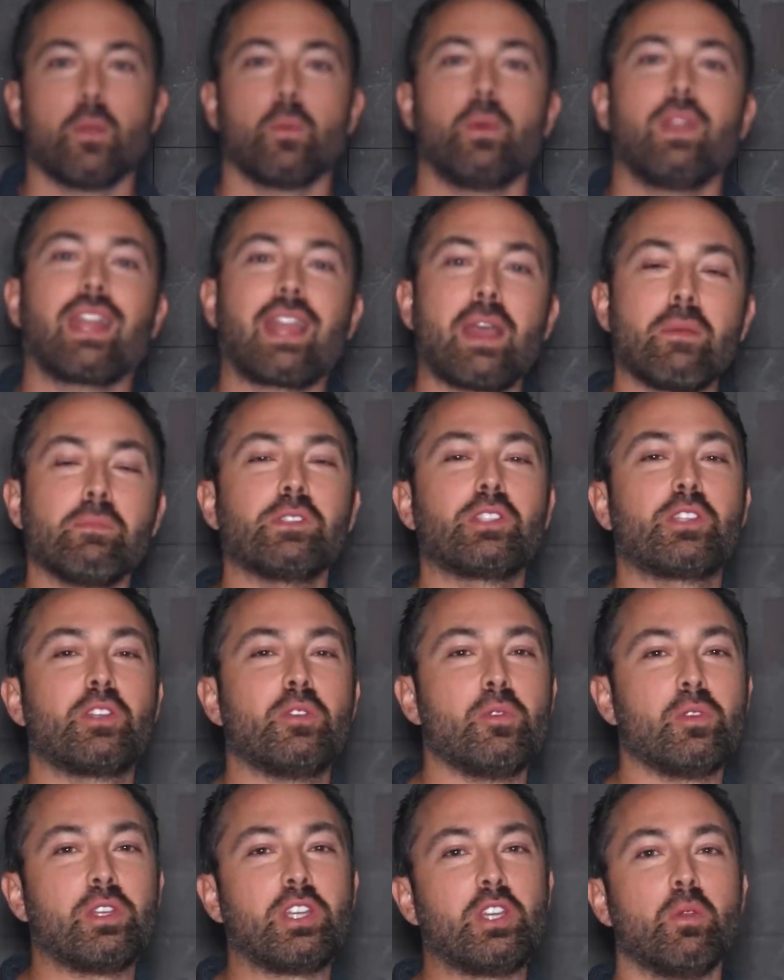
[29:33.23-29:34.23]
When it comes
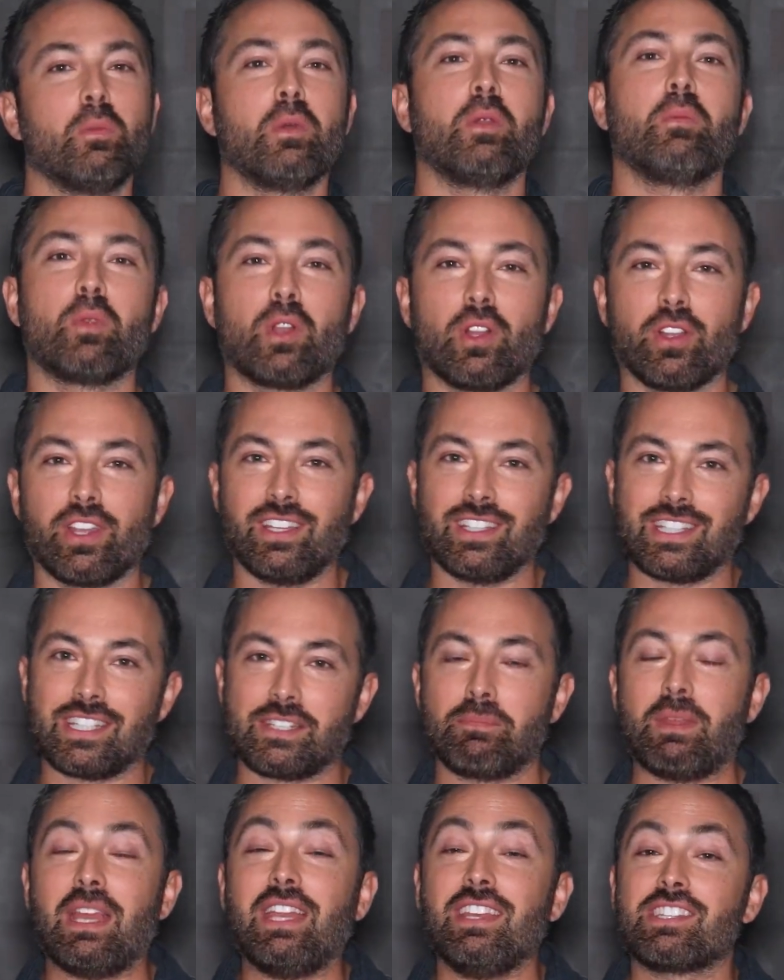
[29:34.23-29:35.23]
to human
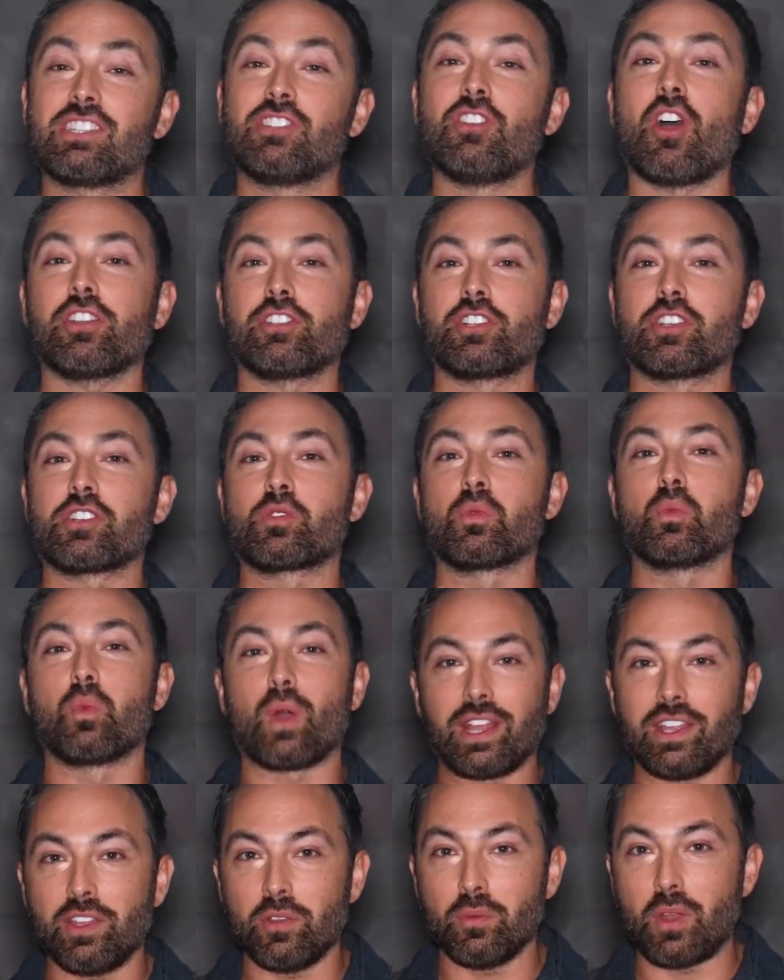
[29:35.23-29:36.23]
brilliance, it's not just
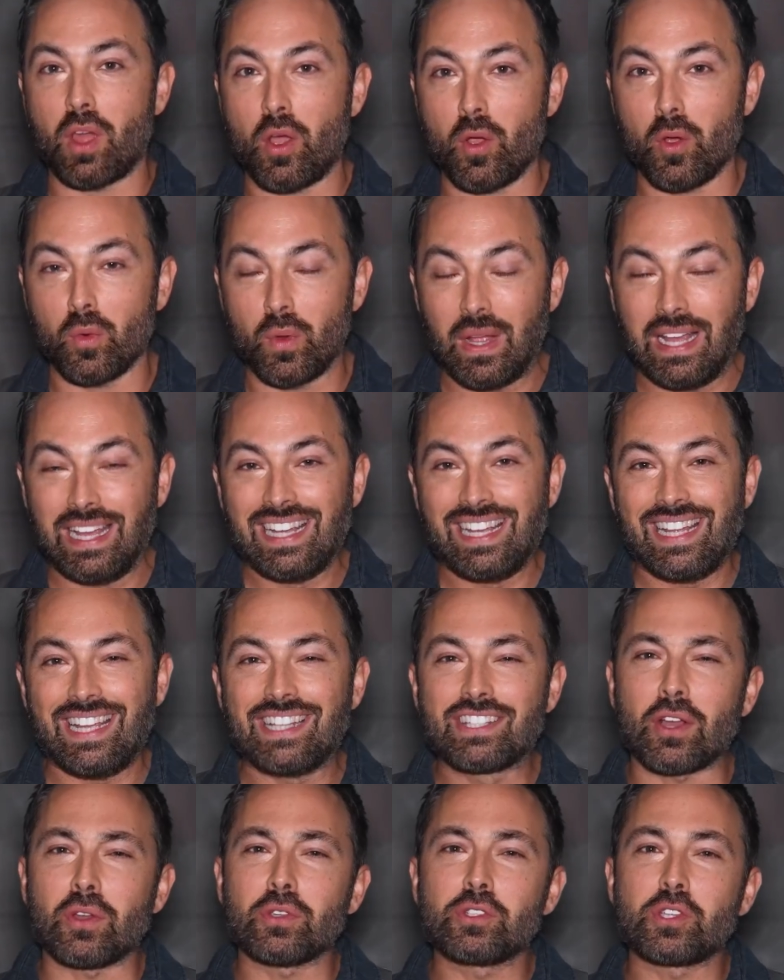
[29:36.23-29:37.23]
what you know,
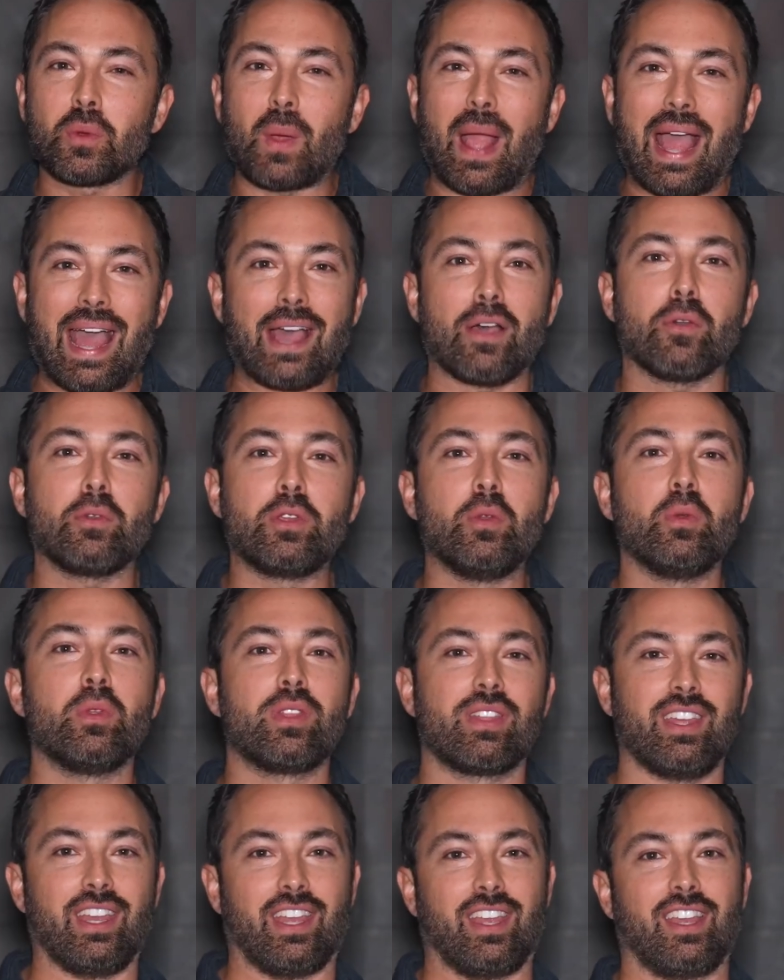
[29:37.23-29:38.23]
it's also how you
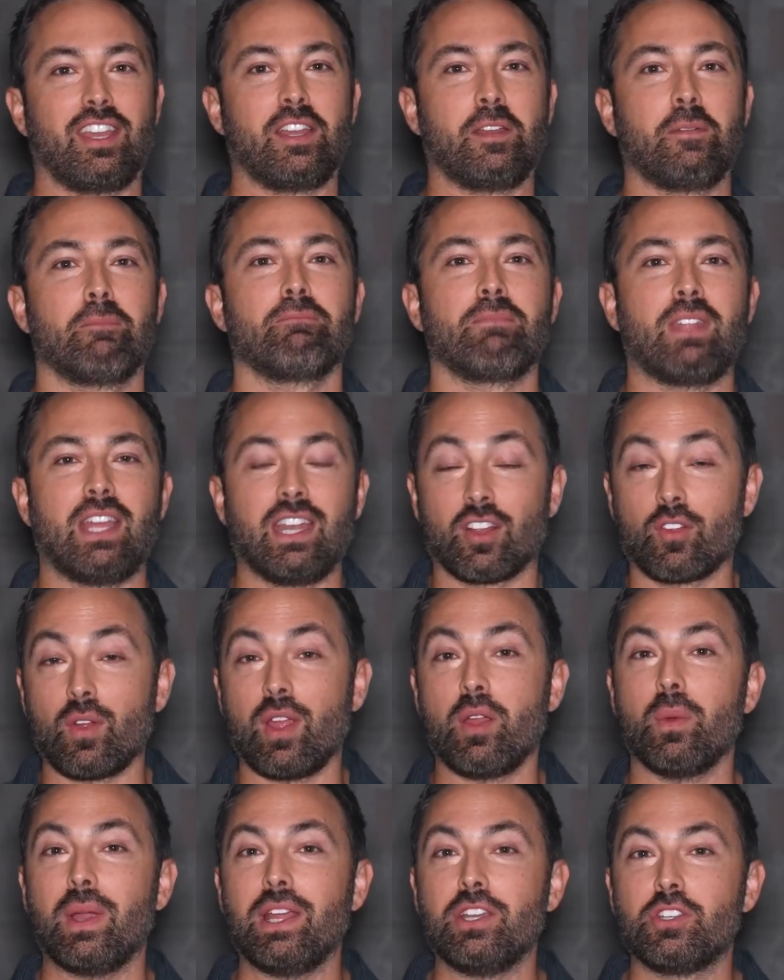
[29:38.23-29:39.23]
think. And a
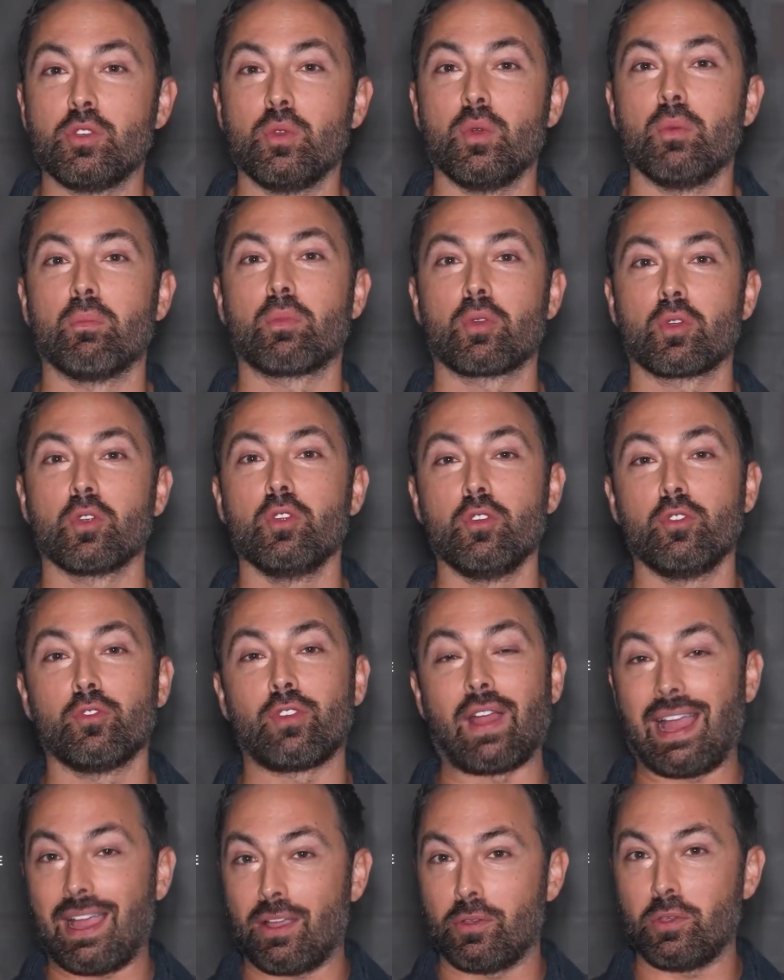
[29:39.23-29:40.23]
great way to
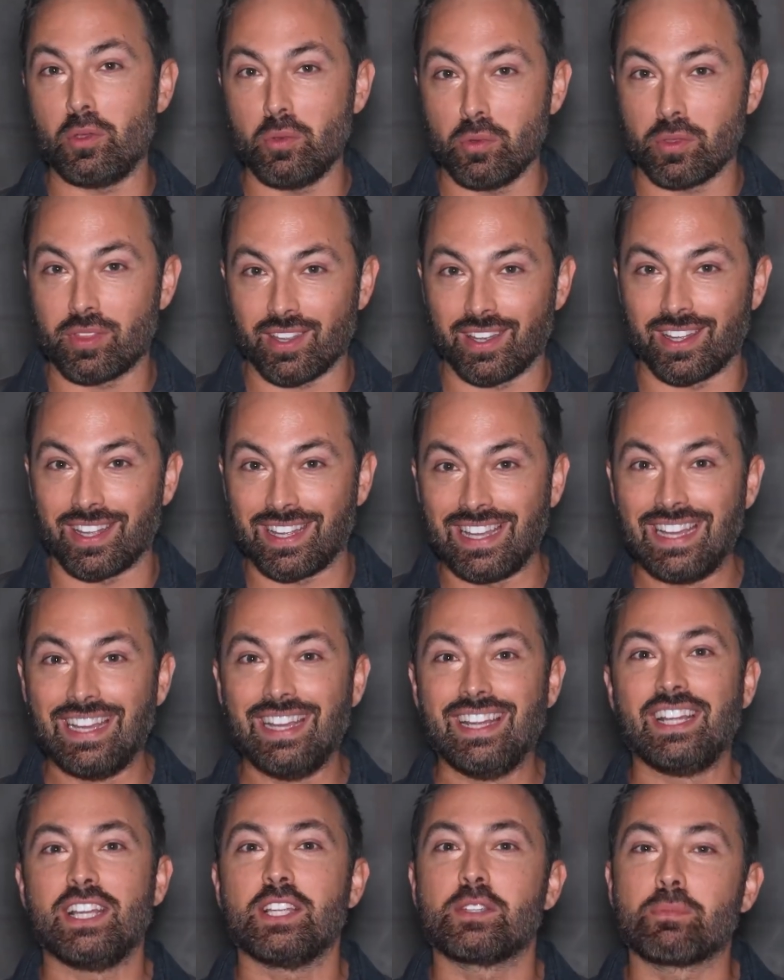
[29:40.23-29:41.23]
improve how you think
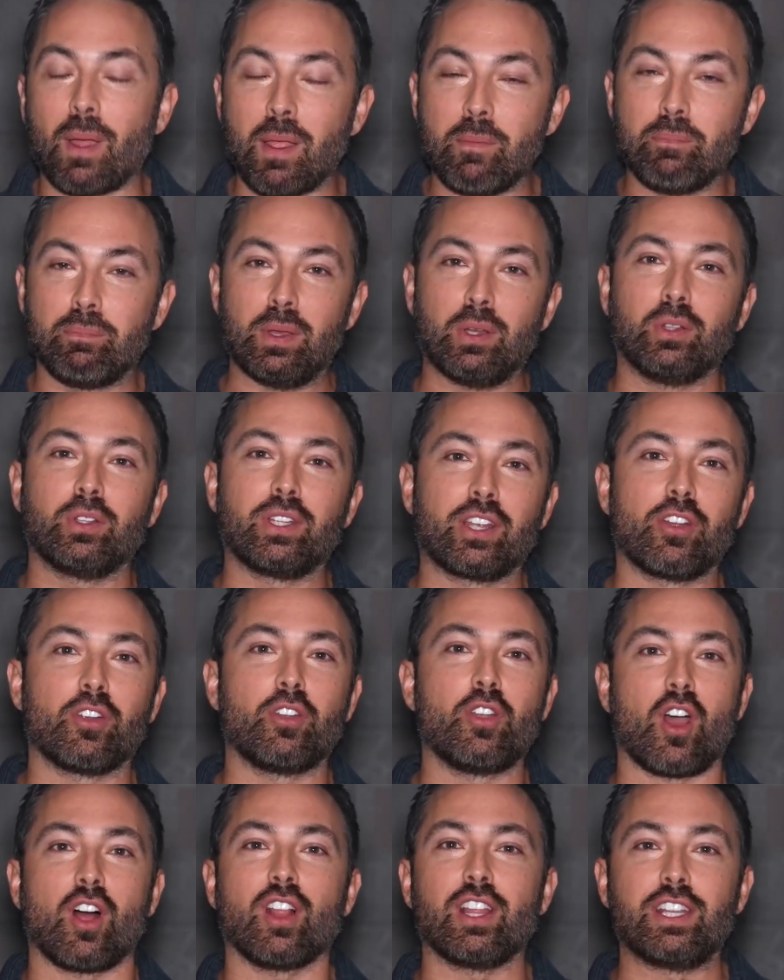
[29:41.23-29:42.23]
is by building
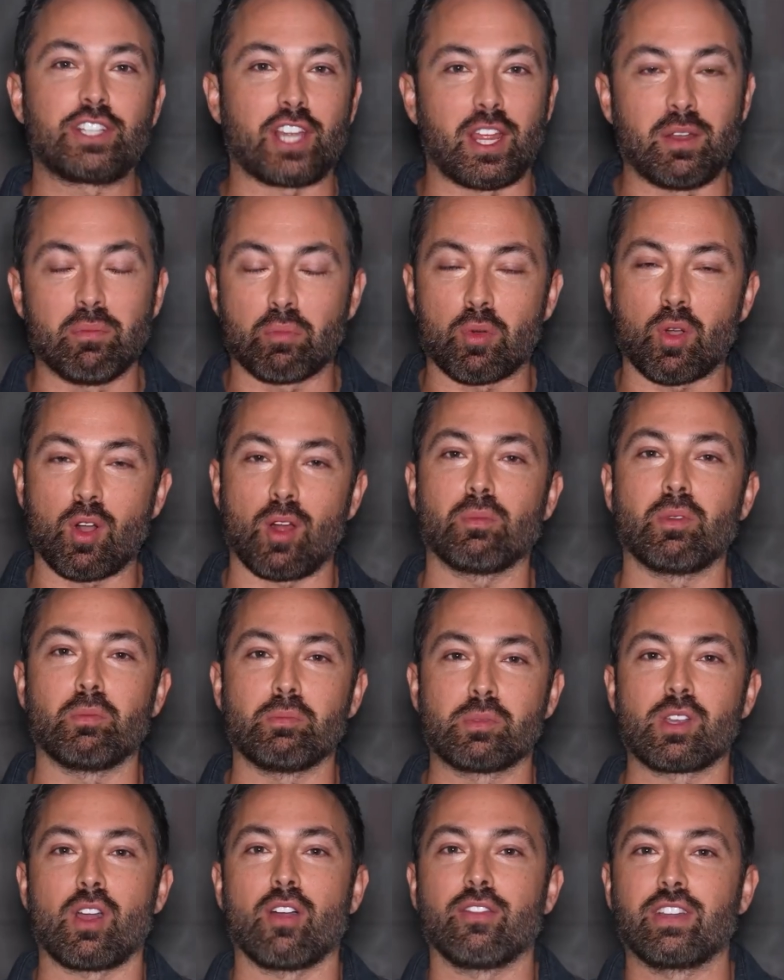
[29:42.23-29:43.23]
your knowledge and
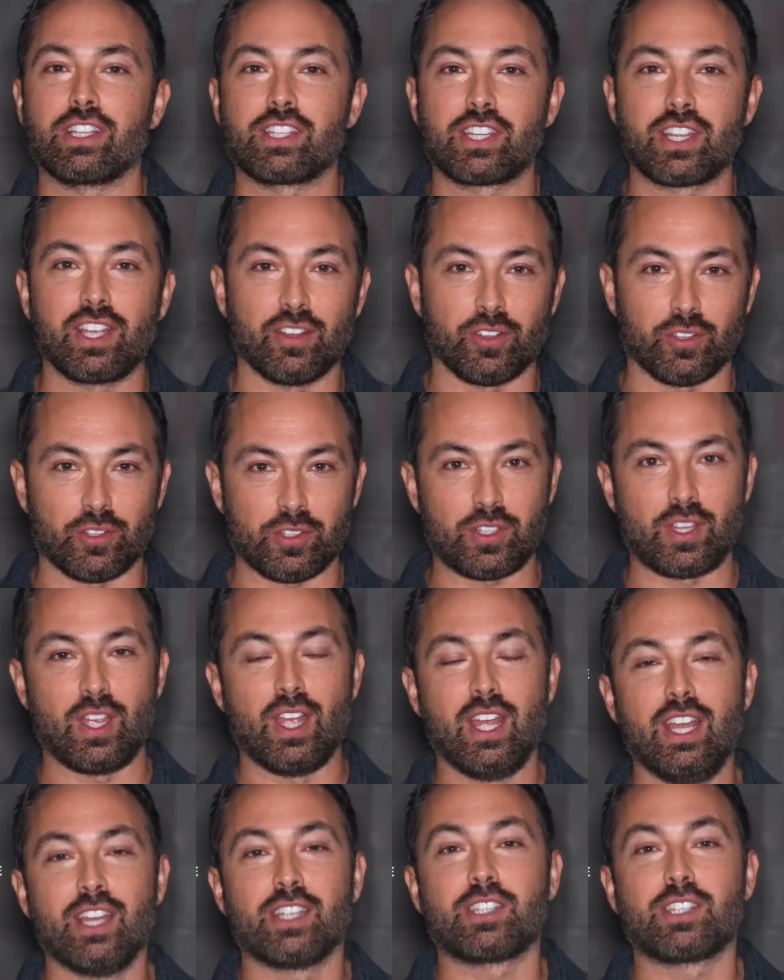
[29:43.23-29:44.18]
problem-solving skills.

— Your objective —
Exactly the lines from the one that contains "[29:34.23-29:35.23]" through the final line of the records above are needed, given again word for word, with every picture left out.

— Exercise response —
[29:34.23-29:35.23]
to human
[29:35.23-29:36.23]
brilliance, it's not just
[29:36.23-29:37.23]
what you know,
[29:37.23-29:38.23]
it's also how you
[29:38.23-29:39.23]
think. And a
[29:39.23-29:40.23]
great way to
[29:40.23-29:41.23]
improve how you think
[29:41.23-29:42.23]
is by building
[29:42.23-29:43.23]
your knowledge and
[29:43.23-29:44.18]
problem-solving skills.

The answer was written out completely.